Дело здесь не только в большевиках, это – реалии большой заводской урбанизации, всегда стремящейся к распределению труда и делегированию функций: кто-то печет хлеб, и он продается в магазинах, кто-то вырабатывает электричество, и оно приходит к нам по проводам, кто-то воспитывает наших детей. Отсюда же в какой-то степени и идея римских инкубаторов – не будем забывать, что Древний Рим был полноценным мегаполисом, в котором проживало около полутора миллиона человек. (У Льва Гумилева в книге «Струна истории» читаем: «Некоторые предприимчивые римляне устроили инкубаторы. Туда отправляли рабынь, там их кто-то оплодотворял… Потом они рожали ему рабов, воспитанных в его доме. Но это уже были члены домашней системы, которая в римское время по-латыни называлась «фамилия».)

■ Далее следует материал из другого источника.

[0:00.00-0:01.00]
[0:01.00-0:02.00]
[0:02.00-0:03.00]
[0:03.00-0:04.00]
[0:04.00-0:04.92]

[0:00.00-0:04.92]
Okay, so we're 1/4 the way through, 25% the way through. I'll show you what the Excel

Если любви нет, а есть только телесность, если объект влечения не является мифической половиной, дополняющей до целого своей отличностью (идея плюса и минуса, в сумме дающих ноль, круг, замкнутость), то тогда этот сексуальный объект может быть любым: любой женщиной, любым мужчиной, любым ребенком, любым стариком, любым животным или предметом. Если переместиться в область, освоенную русской литературой, – геем, лесбиянкой, замужней женщиной, тещей, несовершеннолетней девочкой, молодым мальчиком, родственником или родственницей (все это есть у Нагибина, Лимонова, Сорокина, Виктора Ерофеева, Пелевина). С позиций умозрительной логики – это корректно. Да и сегодняшняя практика подтверждает такую интерпретацию.
Крах советской идеологии дал проявиться женскому «колдовскому естеству». Но единожды нарушенная сакральность обратно «не отрастает». Именно поэтому с точки зрения концепции «сексуального» теперь колдовать может кто угодно: мужчина, мальчик, старушка, родственница, раз прежних ограничений уже нет, а новых еще нет. Все хорошо, что возбуждает. Все прекрасно, что удовлетворяет.

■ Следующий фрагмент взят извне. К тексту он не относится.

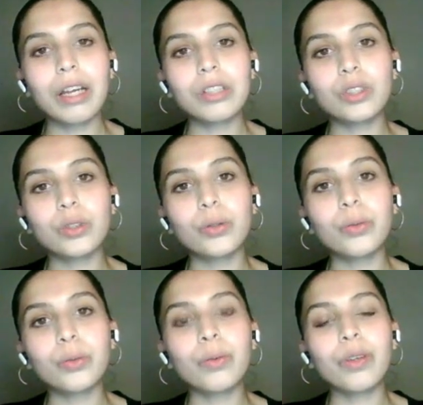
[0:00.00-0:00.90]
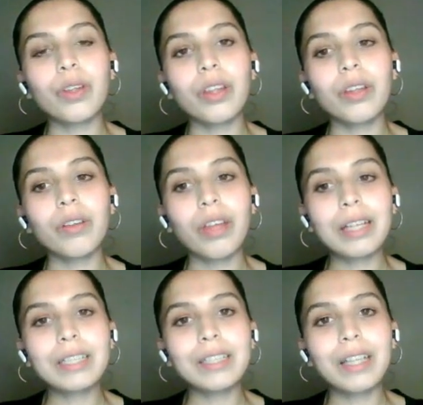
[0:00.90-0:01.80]
So
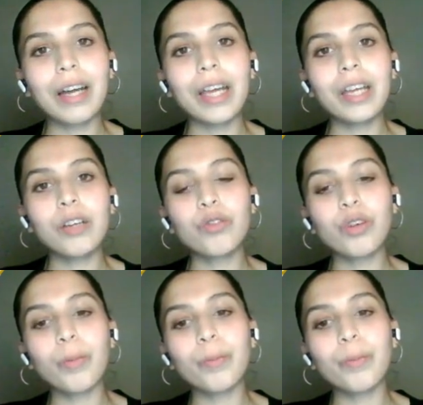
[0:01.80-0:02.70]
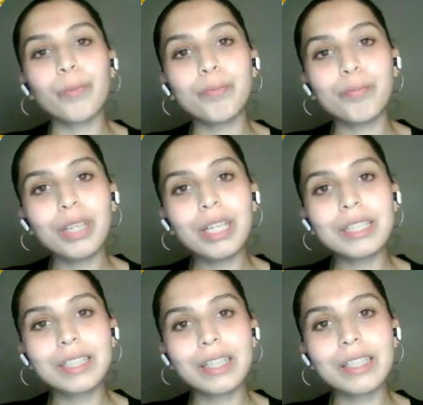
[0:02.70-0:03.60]
getting the iron from meat
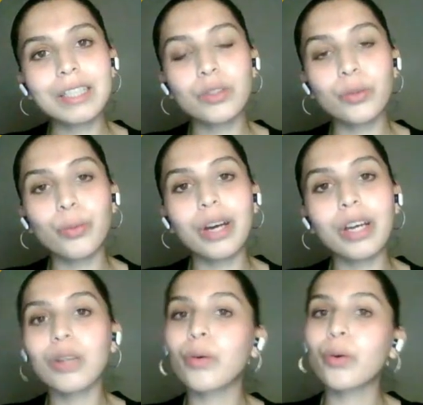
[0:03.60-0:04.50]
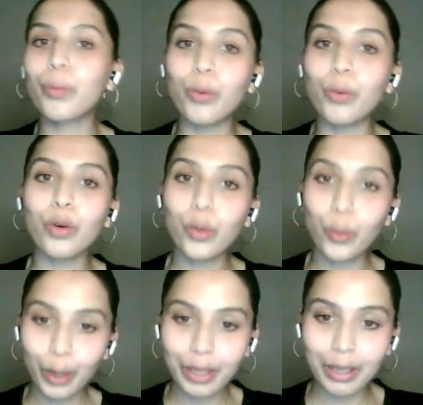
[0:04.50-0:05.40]
tends to work more
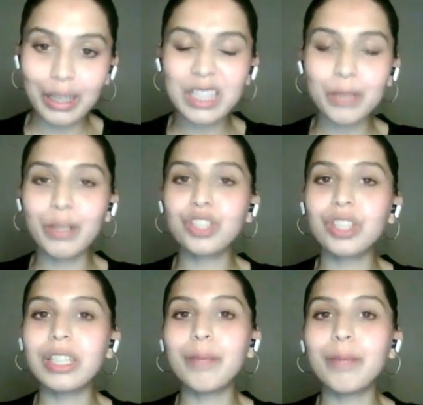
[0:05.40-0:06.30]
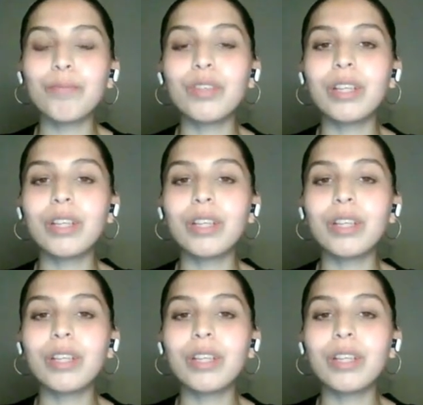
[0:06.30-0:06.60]
quicker, especially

Но стал ли пресловутый «перепих» явлением культуры, таким как Камастутра или Овидиева Ars amandi (Наука любви)? С моей точки зрения, «перепих» – это русский сниженный перевод слова «секс» и никакой культурной традиции за ним не стоит. Это, с одной стороны, тинейджерская игра во взрослость и вседозволенность, а с другой – обычный городской миф. И переводится это слово с русского на русский как «быстрое и никчему не обязывающее удовлетворение сексуального желания или сексуального любопытства». В современной русской литературе (а не чтиве), про перепих ничего значимого не написано, поэтому смело проходим мимо и ждем, пока это либо станет, либо не станет атрибутом современной русской бытовой культуры.
Но что происходит при этом с героями и героинями большой русской литературы из приведенного выше списка? Что испытывают герои Набокова, Лимонова, Нагибина, Сорокина? Чем становится само их сексуальное чувство? Так ли его легко удовлетворить, как выпить стакан воды?